The order of the 2nd so far as it Respects a Return of them to the Clothier is Dispenced with. But Such Cloathing Coats Jackets and Breeches as have Been Received Either through the hands of the Clothier or Agent or through the States on Continantal Account and which has been Delivered in the Course of the fall or that May Remain un Delivered is Not to be Comprehended under the Description of old and Must be Returned to the Clothier or Agent of the Department in Case New ones are Drawn to prevent Injustice to the publick by Obtaining Double Supplies and to the Troops themselves who otherways would be Upon an Equal footing. The Genl Exspects Apointed Attention, on the party of the officers to this order-and also to former Instructions to their Mens Cloathing and that they will Not only Extend their care to its Cleanliness but to prevent Any MisApplication of it.

The Bearer will take Such men as he knows best Calculated for the terror.

(123) See p. 40.

Continantal Village Novr 18th 1778

Brigade Orders
The Troops will hold Themselves in Readiness to March to Morrow Morning The Genl will Beat at Eight Oclock when the waggons will be Loaded with the Tents and Baggage. The Soldiers will Carry their Camp Kittles.

The Surgeons will Make A Return of the Sick one of them will Stay with them untill Major Campble(124) can procure a Boat to Transport Them to New windsor

(124) Not found.

The weekly Returns are to be Delivered Immediately-when the Troops march off this present Ground the officers will see that the Soldiers do Not set fire to their huts, or Destroy any thing whatsoever

Brigade orders.
The tents are Not to be Struck till further orders the Baggage is to be in Readiness the Brigade will Draw two Days provision which Must be Cooked Immediately.
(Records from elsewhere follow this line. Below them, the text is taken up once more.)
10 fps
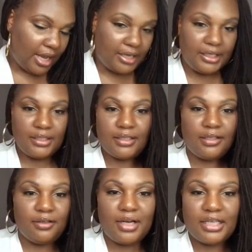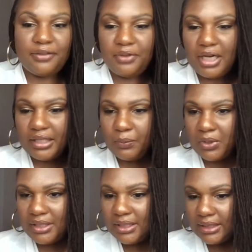I can see you guys if you guys
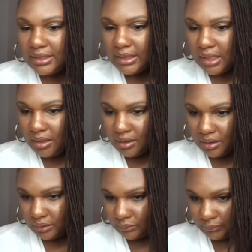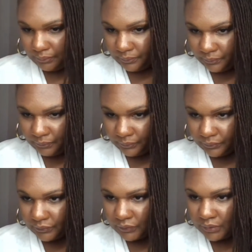want to say hello.
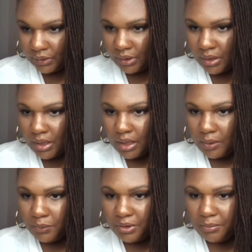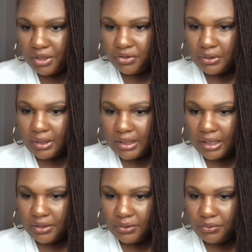I want to make sure
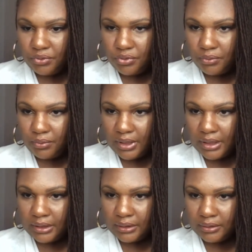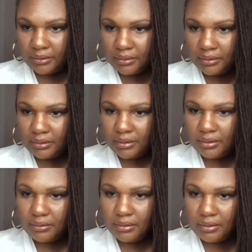that you join
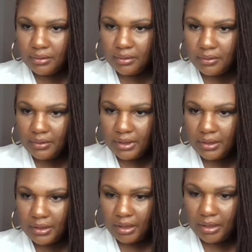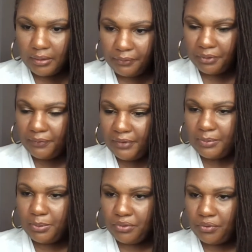the free
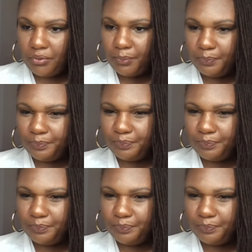Facebook group.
Continantal Village November 19th 1778
Brigade Orders November 19th 1778
The Brigade will parade tomorrow Morning at Seven OClock with their packs Slung Baggage &c Louded and Ready to March pertisely at half after Seven.

The tents will be Left Standing, and an officer and Six privates will Stay on the Ground, and see that when they are Dry they are Delivered to Major Campbell, takeing a Recept for them, after which they will follow the Troops.

An officer Serjunt Corporal and twelve privates will proceed the March of the Brigade at Day Brake they will provide wood at the Barracks Against the Arrival of the Troops they will leave their packs to be put in A waggon and will Each Carry an Ax.